Observation period (recommended: 7–14 days):
- Monitor error rates, latency (p50, p95, p99), throughput
- Compare against pre-migration nginx-ingress baseline
- Check Istio Proxy (Envoy) and control plane health
- Validate mTLS and security policies (if applicable)
Metrics to watch:
- Integrate Istio’s built-in observability addons (Prometheus, Grafana, Kiali) with our current observability tools to monitor metrics
Demise plan (after observation period):
- Confirm no traffic is flowing through nginx-ingress (check LB metrics)
- Scale down the GKEIN proxy
- Disable the nginx-ingress in the tooling module.
- Remove the Ingress objects
- Release any VMs and ilb.
- Update documentation
5. Istio as Interim vs. Final Solution Options
The following table compares the solutions under consideration for the final decision.
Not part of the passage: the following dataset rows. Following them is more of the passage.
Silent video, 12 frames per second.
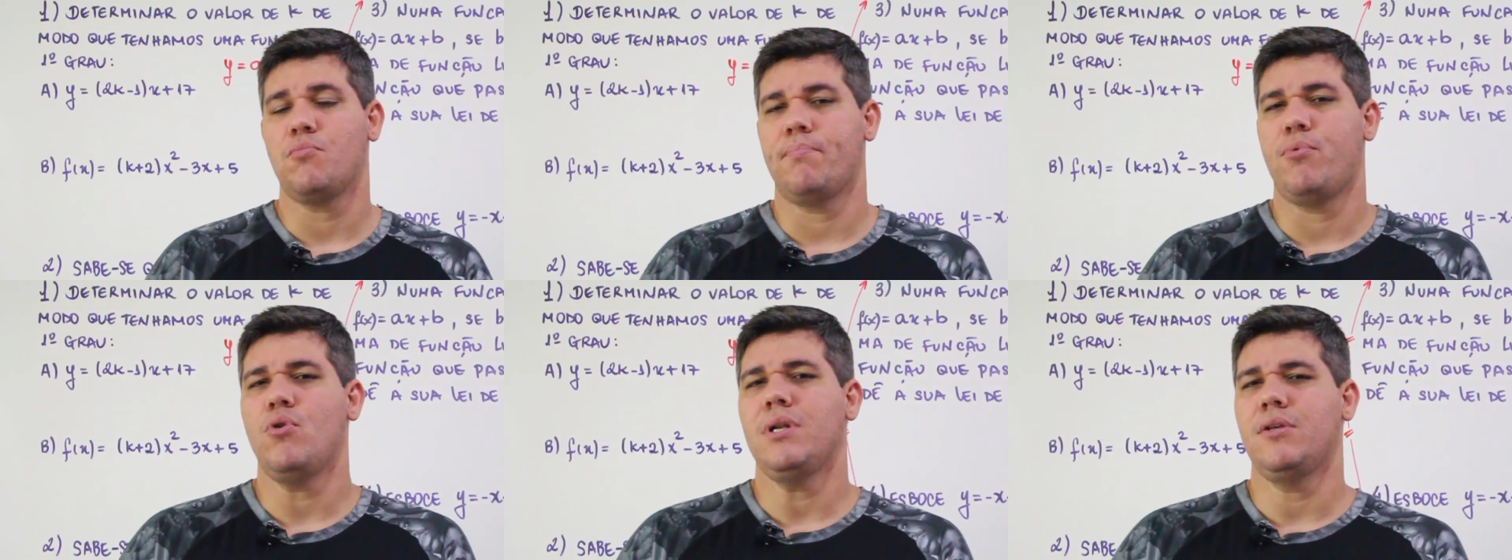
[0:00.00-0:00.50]

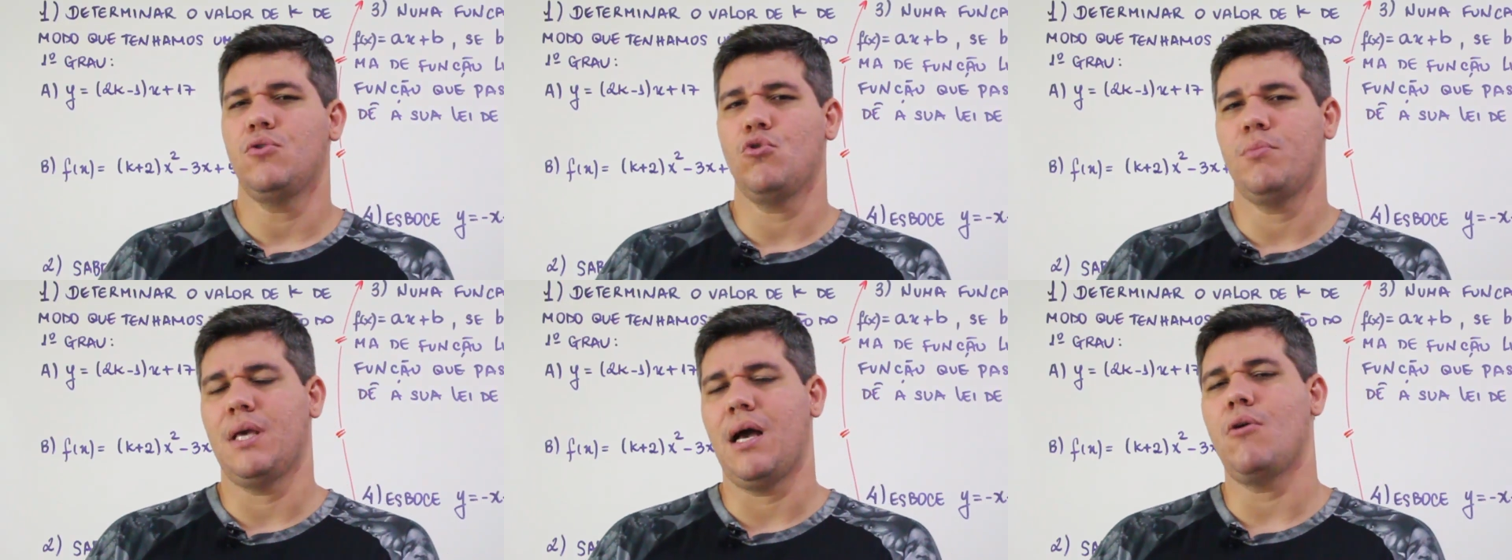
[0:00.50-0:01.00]

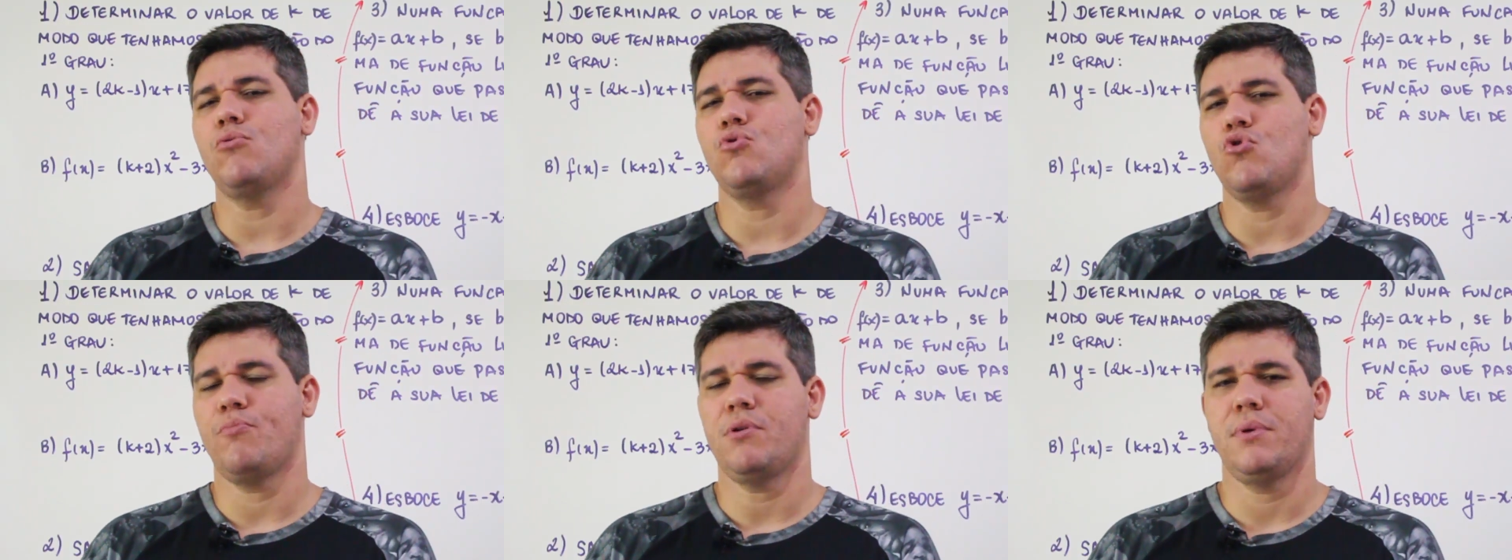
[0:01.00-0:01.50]
polinomial
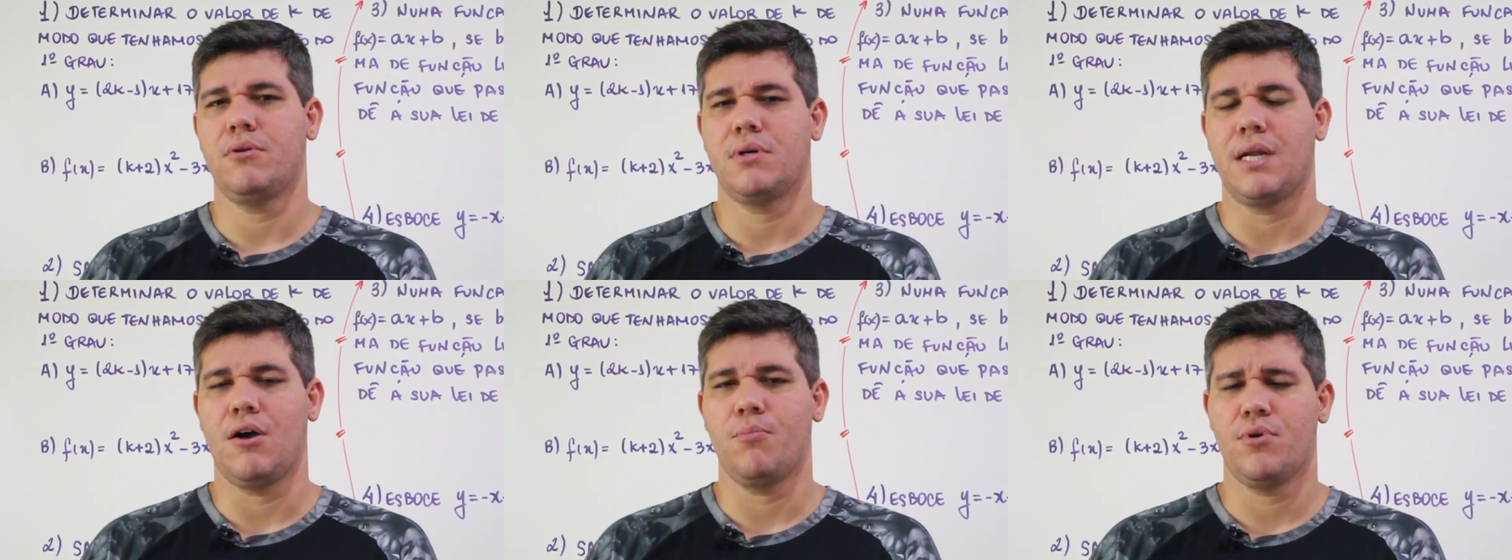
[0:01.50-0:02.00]
do primeiro
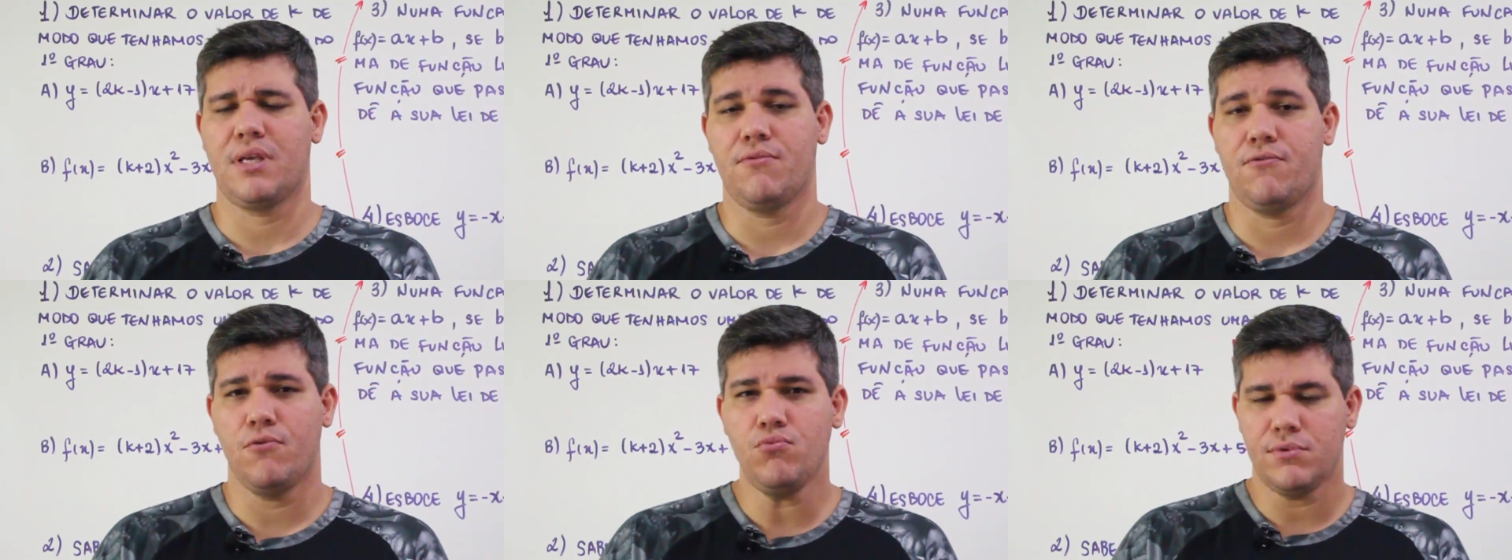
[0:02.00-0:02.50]
grau, porque
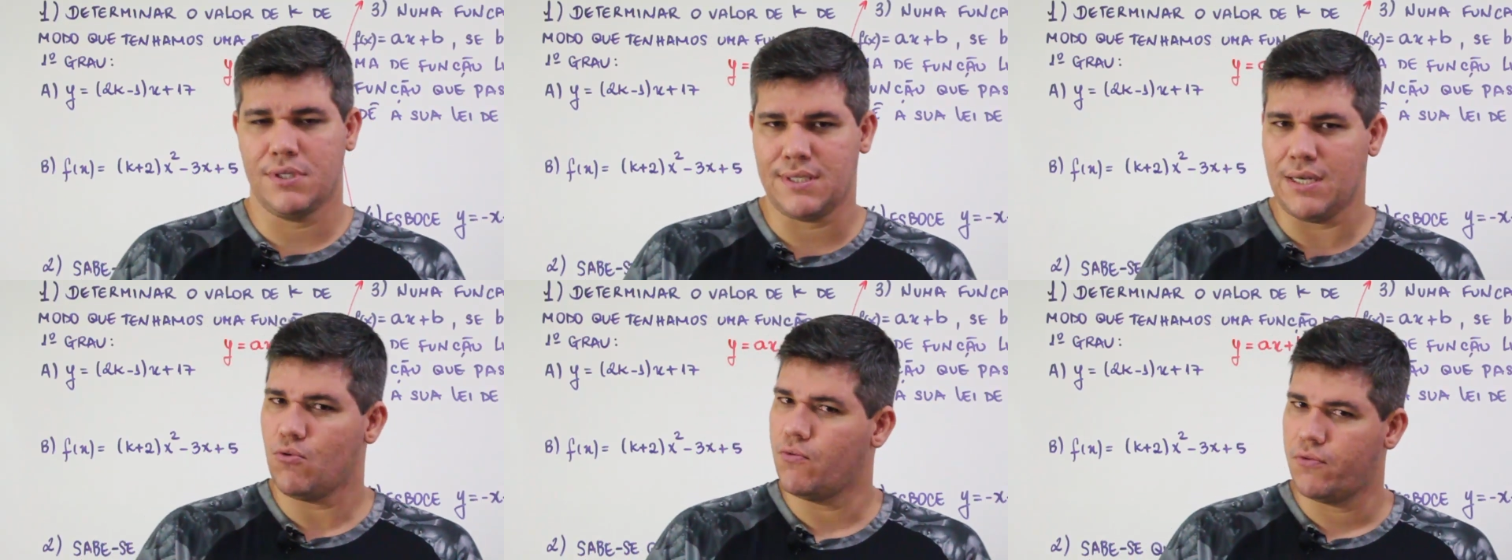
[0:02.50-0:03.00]

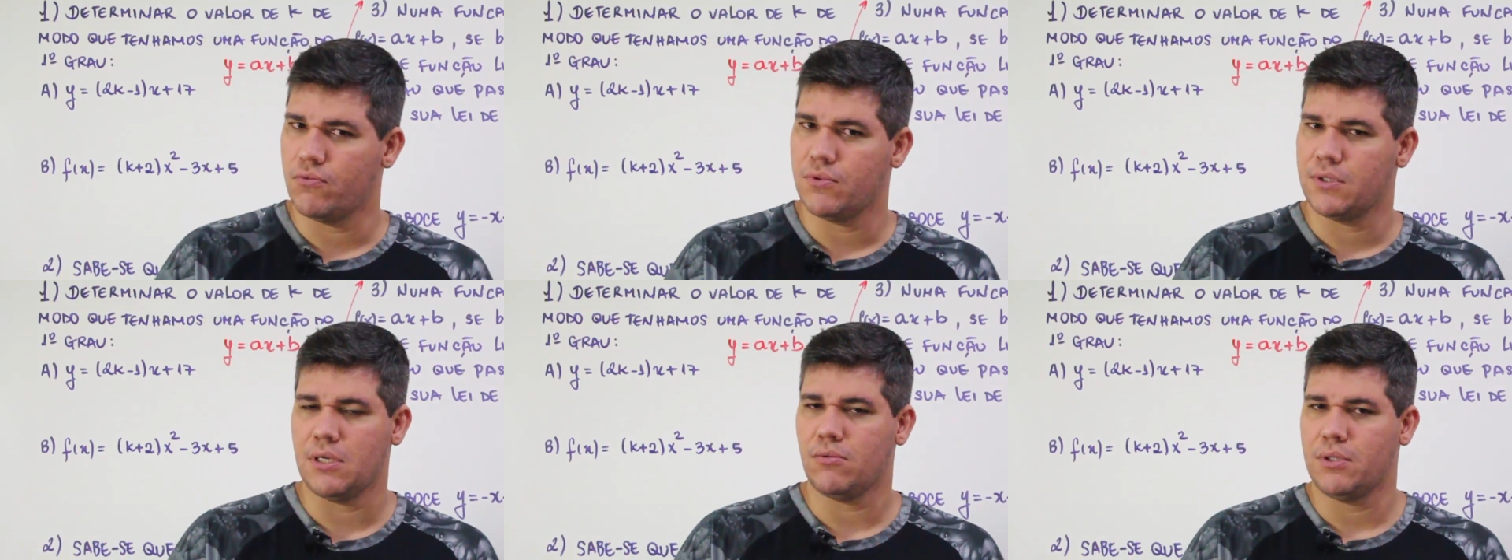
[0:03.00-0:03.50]
função,
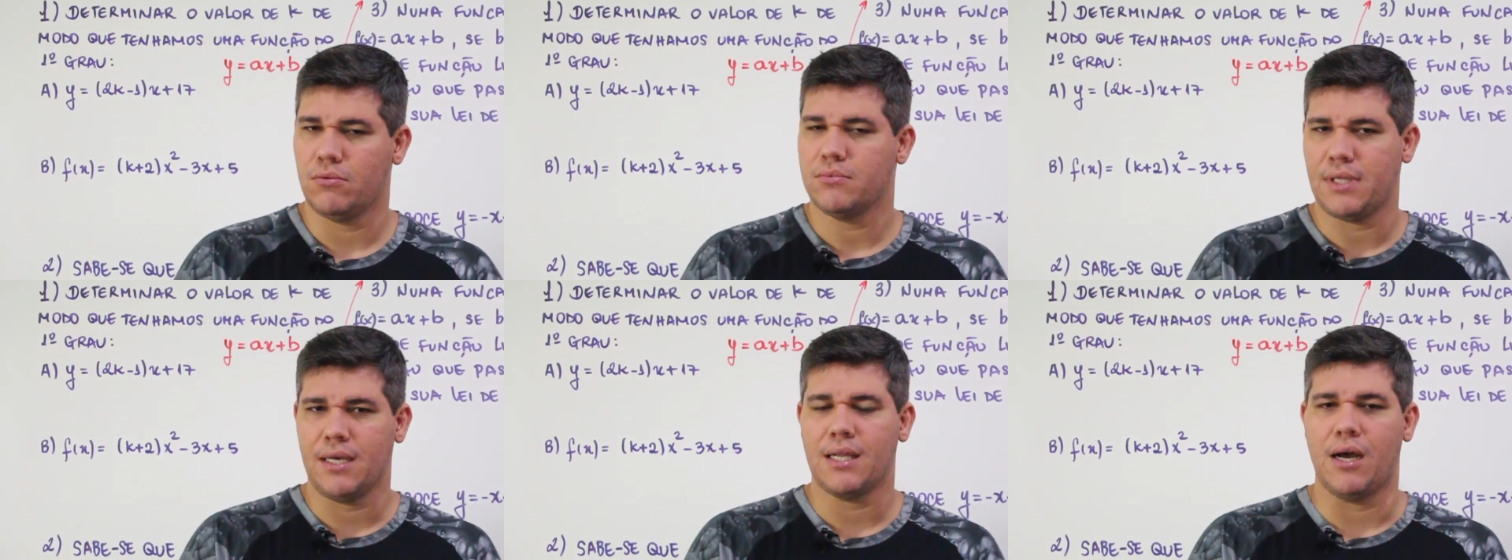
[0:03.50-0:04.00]
função não
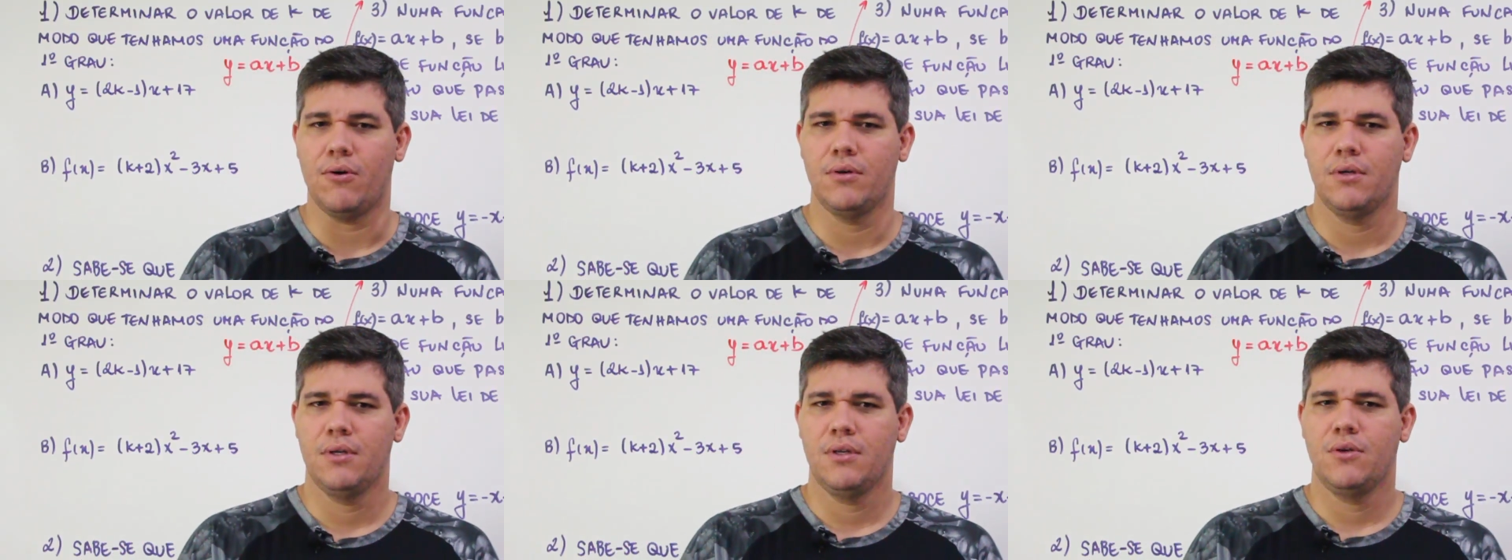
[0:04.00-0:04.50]
tem grau.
Istio is being used as the interim placeholder regardless.
| Dimension | Self-Hosted Istio | GCP Cloud Service Mesh (CSM) | Envoy Gateway | Other Ingress Controllers |
|---|---|---|---|---|
| Type | Full service mesh | Managed service mesh (Envoy-based) | API Gateway (north-south only) | Varies |
| Control Plane | In-cluster (istiod) or none (Ambient) | Google-managed (Traffic Director) | In-cluster (Envoy Gateway controller) | Varies |
| Data Plane | Envoy (sidecar or Ambient ztunnel) | Envoy (sidecar or proxyless gRPC) | Envoy (gateway pods only) | Varies |
| East-West (service-to-service) | ✅ Full mesh | ✅ Full mesh (multi-cluster support) | ❌ North-south only | ❌/⚠️ Limited |
| mTLS | ✅ Automatic | ✅ Managed, automatic | ✅ Gateway-to-backend | Varies |
| Advanced Traffic Management | ✅ Full (splitting, mirroring, fault injection) | ✅ Full (global load balancing) | ✅ HTTPRoute, GRPCRoute | Limited |
| Observability | ✅ Kiali, Prometheus, Jaeger | ✅ Cloud Monitoring, Trace (built-in) | ✅ Via Envoy telemetry | Limited |
| Operational Overhead | High (self-managed control plane) | Low (Google-managed) | Medium | Low-Medium |
| Multi-Cluster | ✅ (Ambient multicluster, beta) | ✅ (fleet-wide, global control plane) | ❌ Single cluster | Varies |
| Gateway API Support | ✅ Full | ✅ Full (Kubernetes Gateway API) | ✅ Reference implementation | Partial |
| Resource Overhead | Medium-High (sidecar per pod) | Medium (managed control plane saves ops) | Low (no sidecars) | Low |
| Suitable If… | Need full mesh + custom Envoy filters | GCP-native, multi-cluster, low ops | API gateway only, no mesh needed | Simple ingress needs |
6. Risk Assessment & Rollback Plan
| Risk | Mitigation |
|---|---|
| Istio gateway misconfiguration | Keep nginx-ingress running; test with separate hostnames first |
| Performance degradation | Load test before cutover; compare against nginx-ingress baseline |
| mTLS policy blocks traffic | Start with PERMISSIVE mode; tighten gradually |
| DNS cutover issues | Short TTL (60s) before cutover; keep old LB running as fallback |
| Application team delay | Parallel onboarding; critical services first |
| ExternalDNS misconfiguration | Validate in test zone before touching production DNS |
Rollback plan (if issues after cutover):
- Revert DNS to nginx-ingress IP (with short TTL, propagates quickly) via gcloud DNS commands
- nginx-ingress is still running and serving traffic — zero downtime rollback
7. Open Questions for Discussion
- Final solution decision timeline: When does the team expect to decide between Istio / CSM / Envoy Gateway / other?
- mTLS requirement: Do we need mutual TLS for service-to-service communication, or is north-south TLS termination sufficient?
- Cost consideration: GCP Cloud Service Mesh has no separate charge for the managed control plane, but Envoy Gateway even has zero sidecar overhead
- Step 4 (CoreDNS + ExternalDNS): Should we invest in this automation now, or keep it simple with manual DNS for the interim period?
- Sidecar vs. Ambient mode: If we stay with Istio long-term, should we evaluate Ambient mode (sidecar-free) to reduce resource overhead?
8. References
- Pod’s DNS Config
- Istio / Ingress Side-by-Side Migration Guide
- GKE Private Service Connect Documentation
- ExternalDNS Istio Gateway Source
- Cloud Service Mesh Gateway API Overview
- Envoy Gateway vs Istio Comparison
- Migrating from Ingress NGINX to Gateway API with Istio
This document is a living draft. Updated as the migration progresses and decisions are made.